TC14012(10 mg/kg; i.p. ;每6 天 4次)显著提高AMI小鼠心脏结构指标左室内径-舒张/收缩压、EFFS和左室容积-舒张/收缩压。TC14012可减少AMI模型小鼠的心梗死面积,增加血管密度。TC14012促进体内血管生成,升高VWF、VEGFR2、p-SRC、p-PLC-γ水平及p-P38/t-P38比值^[7]。

References:
[1]. Tamamura H, Omagari A, et,al. Development of specific CXCR4 inhibitors possessing high selectivity indexes as well as complete stability in serum based on an anti-HIV peptide T140. Bioorg Med Chem Lett. 2001 Jul 23;11(14):1897-902. doi: 10.1016/s0960-894x(01)00323-7. PMID: 11459656.
[2]. Gravel S, Malouf C, et,al. The peptidomimetic CXCR4 antagonist TC14012 recruits beta-arrestin to CXCR7: roles of receptor domains. J Biol Chem. 2010 Dec 3;285(49):37939-43. doi: 10.1074/jbc.C110.147470. Epub 2010 Oct 18. PMID: 20956518; PMCID: PMC2992227.
[3]. Gravel S, Malouf C, et,al. The peptidomimetic CXCR4 antagonist TC14012 recruits beta-arrestin to CXCR7: roles of receptor domains. J Biol Chem. 2010 Dec 3;285(49):37939-43. doi: 10.1074/jbc.C110.147470. Epub 2010 Oct 18. PMID: 20956518; PMCID: PMC2992227.
[4]. Ishizuka M, Harada M, et,al. CXCR7 ameliorates myocardial infarction as a β-arrestin-biased receptor. Sci Rep. 2021 Feb 9;11(1):3426. doi: 10.1038/s41598-021-83022-5. Erratum in: Sci Rep. 2021 Jun 7;11(1):12340. PMID: 33564089; PMCID: PMC7873251.
[5]. Zhang M, Qiu L, et,al. CXCL12 enhances angiogenesis through CXCR7 activation in human umbilical vein endothelial cells. Sci Rep. 2017 Aug 15;7(1):8289. doi: 10.1038/s41598-017-08840-y. PMID: 28811579; PMCID: PMC5557870.
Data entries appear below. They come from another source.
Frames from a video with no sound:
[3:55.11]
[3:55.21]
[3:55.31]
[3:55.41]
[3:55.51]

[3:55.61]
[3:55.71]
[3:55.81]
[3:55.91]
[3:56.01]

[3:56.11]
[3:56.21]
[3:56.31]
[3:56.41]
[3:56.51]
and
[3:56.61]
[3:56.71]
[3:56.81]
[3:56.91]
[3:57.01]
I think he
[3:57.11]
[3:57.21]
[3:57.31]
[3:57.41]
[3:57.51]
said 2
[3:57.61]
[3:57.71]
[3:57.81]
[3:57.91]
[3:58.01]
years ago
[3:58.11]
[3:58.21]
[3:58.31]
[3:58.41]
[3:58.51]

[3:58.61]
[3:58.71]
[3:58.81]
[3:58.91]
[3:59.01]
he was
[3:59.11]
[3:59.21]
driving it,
[6]. Wei ST, Huang YC, et,al. Gain of CXCR7 function with mesenchymal stem cell therapy ameliorates experimental arthritis via enhancing tissue regeneration and immunomodulation. Stem Cell Res Ther. 2021 May 29;12(1):314. doi: 10.1186/s13287-021-02402-w. PMID: 34051857; PMCID: PMC8164772.
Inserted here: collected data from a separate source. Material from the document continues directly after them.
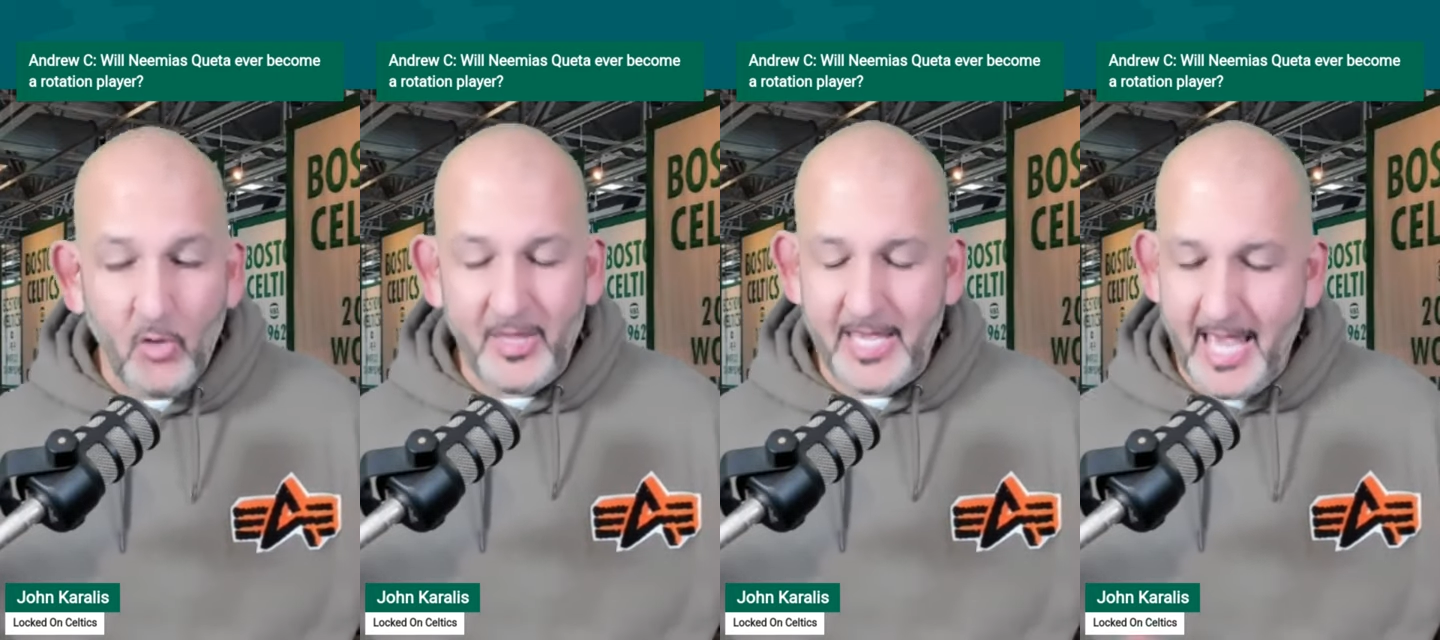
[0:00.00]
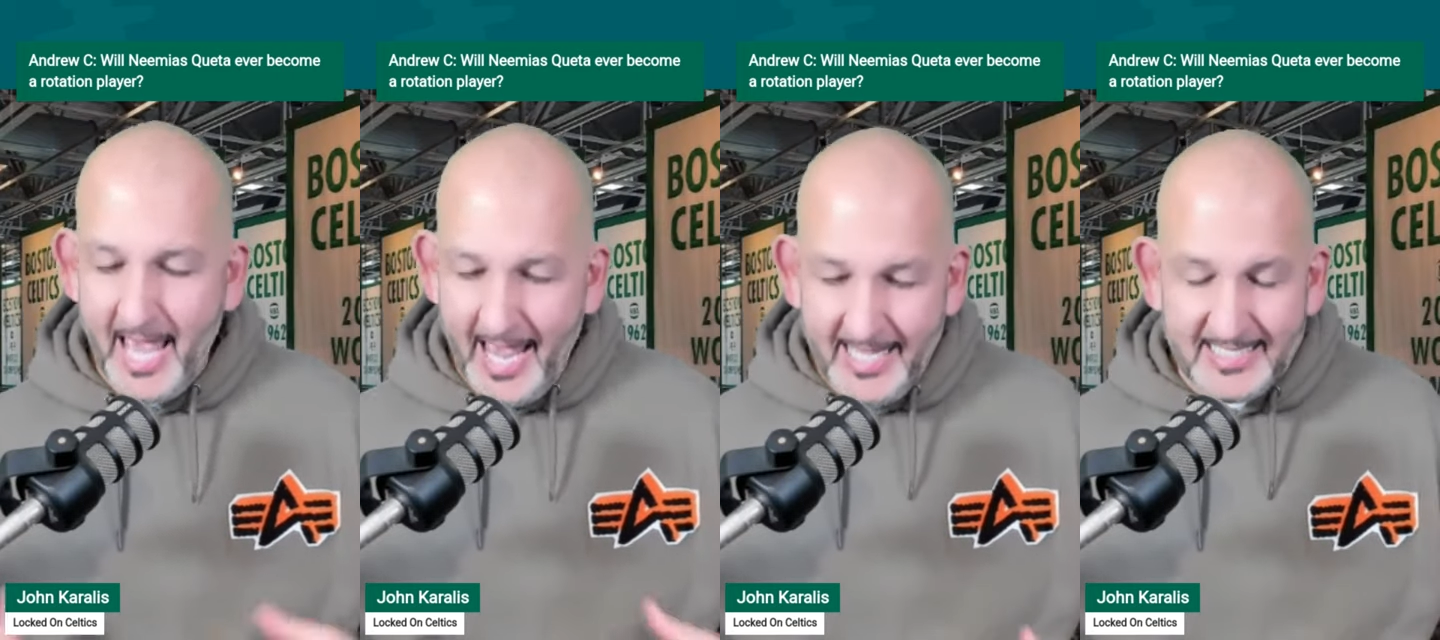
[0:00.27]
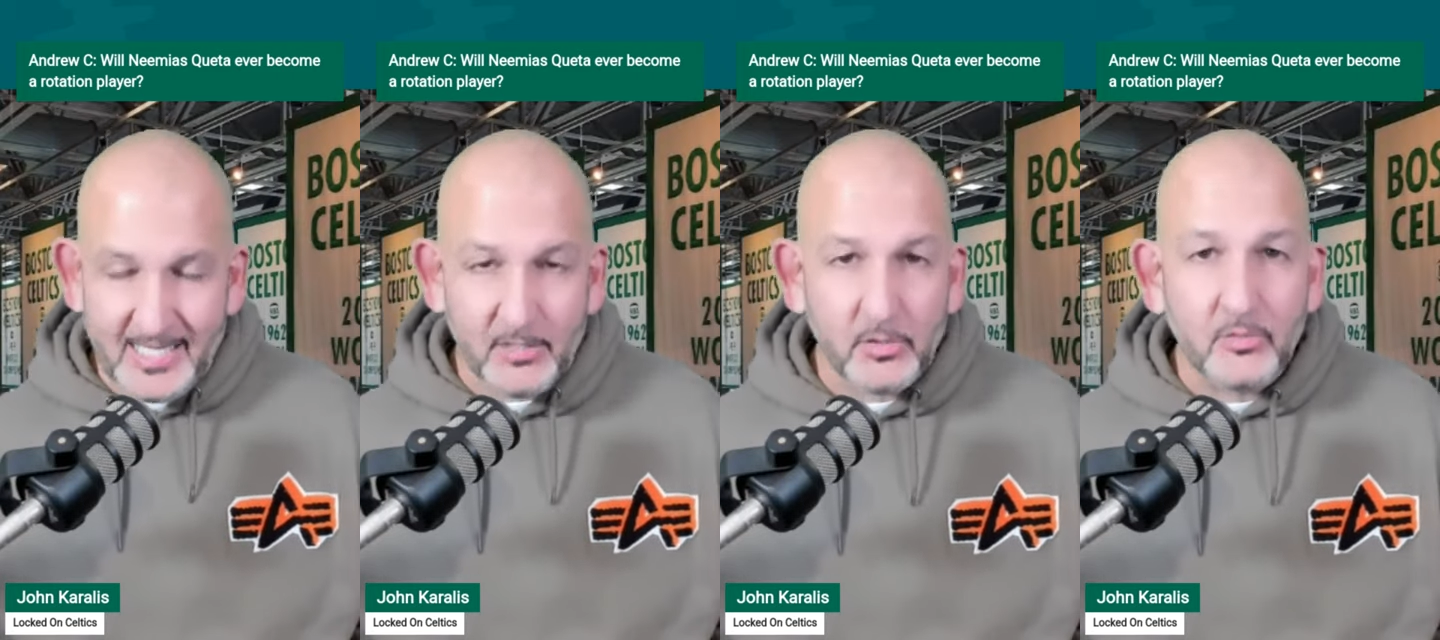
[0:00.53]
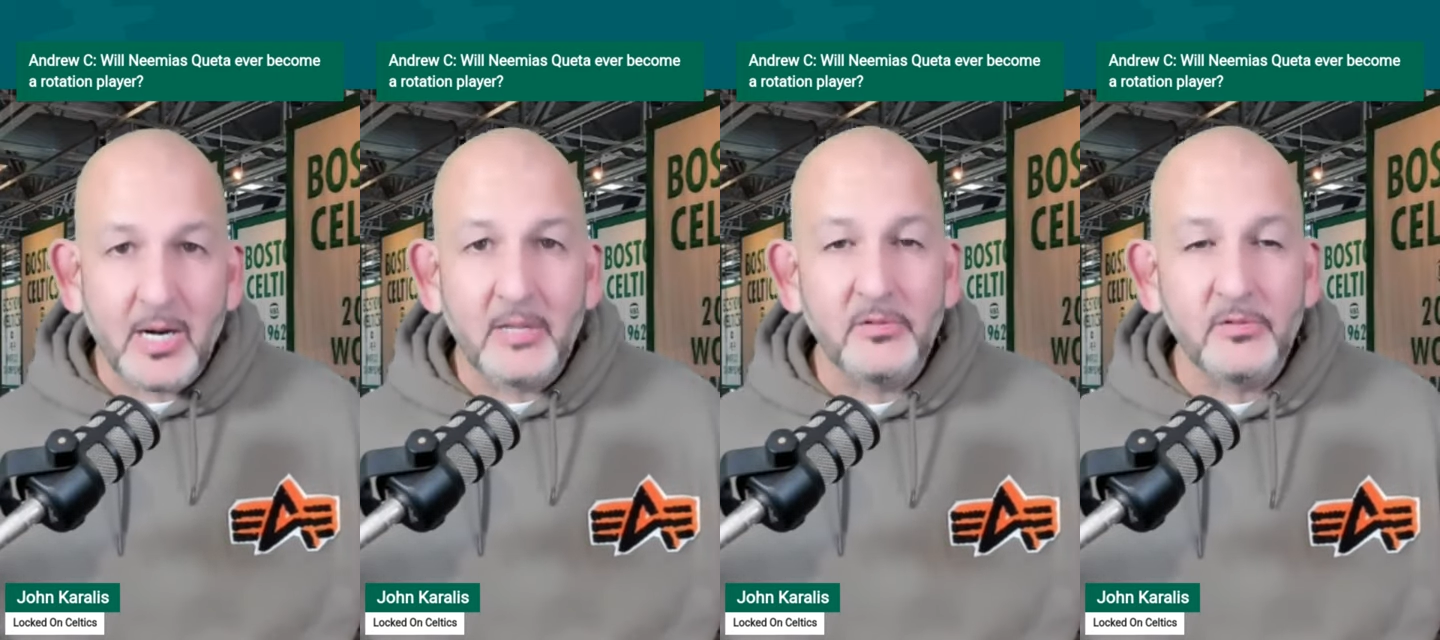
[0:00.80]
He hangs out
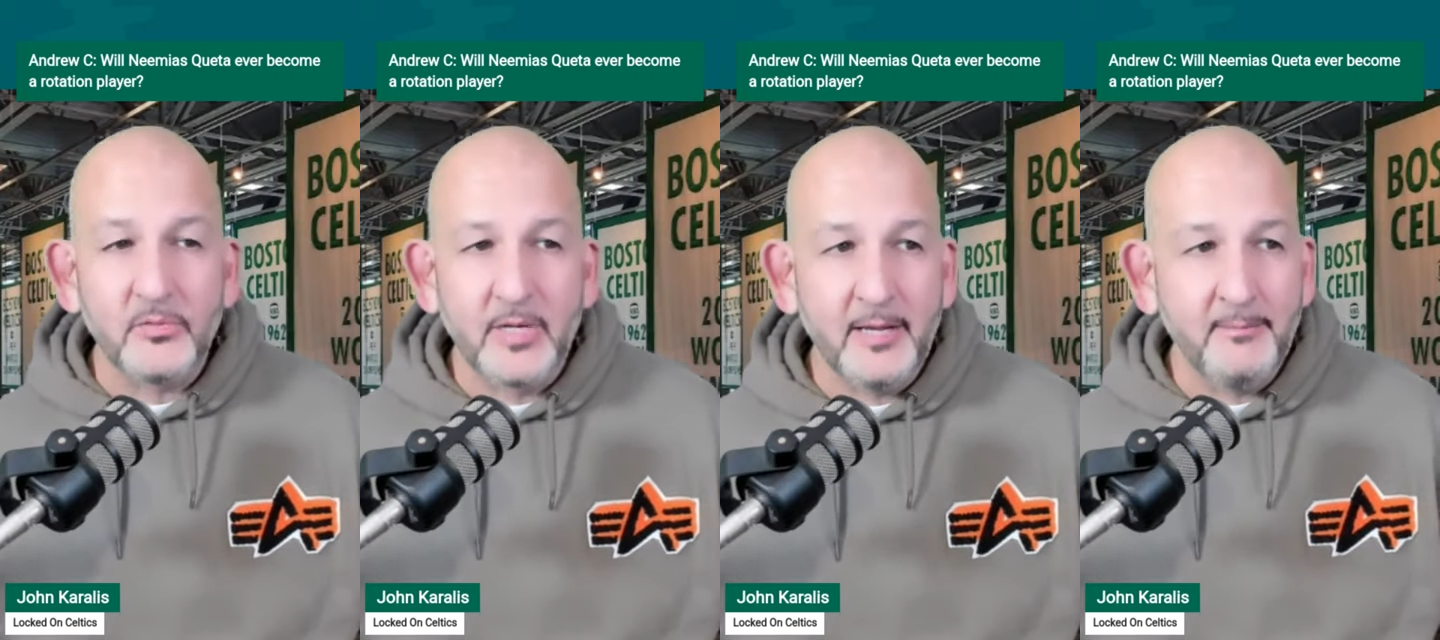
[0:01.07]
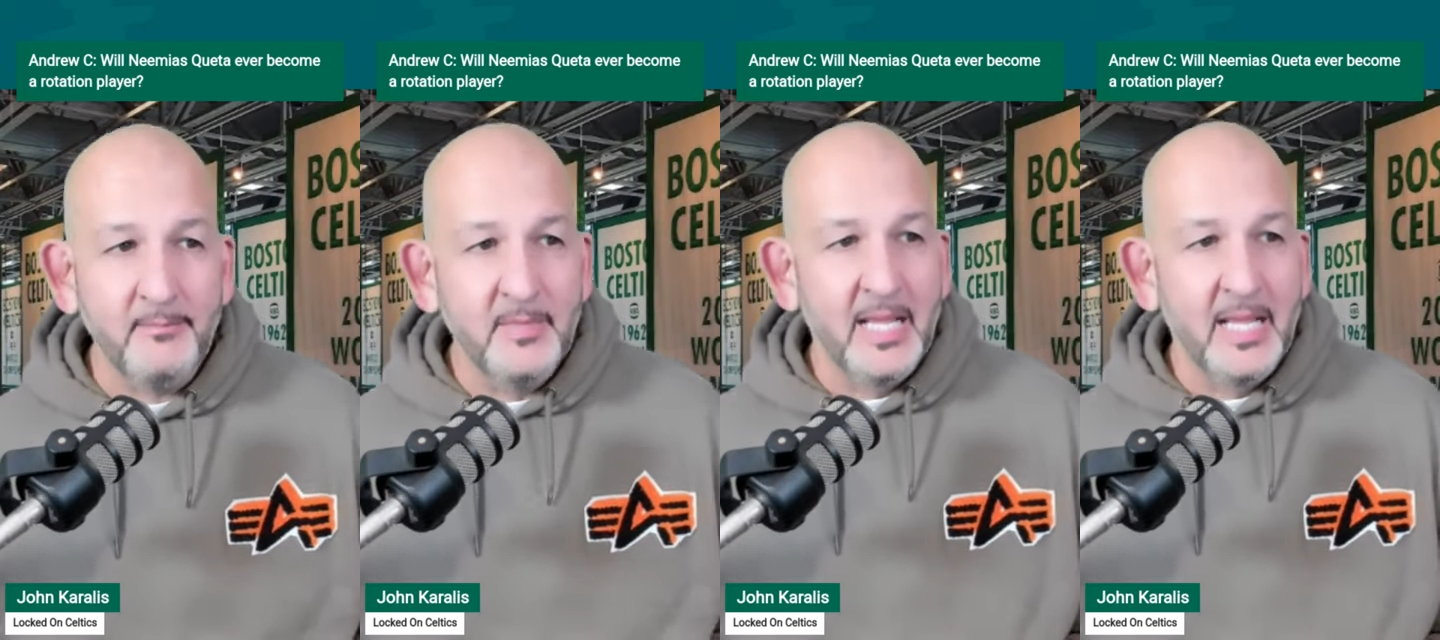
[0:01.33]
around the rim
[7]. Zhang S, Yue J, et,al. Activation of CXCR7 alleviates cardiac insufficiency after myocardial infarction by promoting angiogenesis and reducing apoptosis. Biomed Pharmacother. 2020 Jul;127:110168. doi: 10.1016/j.biopha.2020.110168. Epub 2020 Apr 28. PMID: 32361166.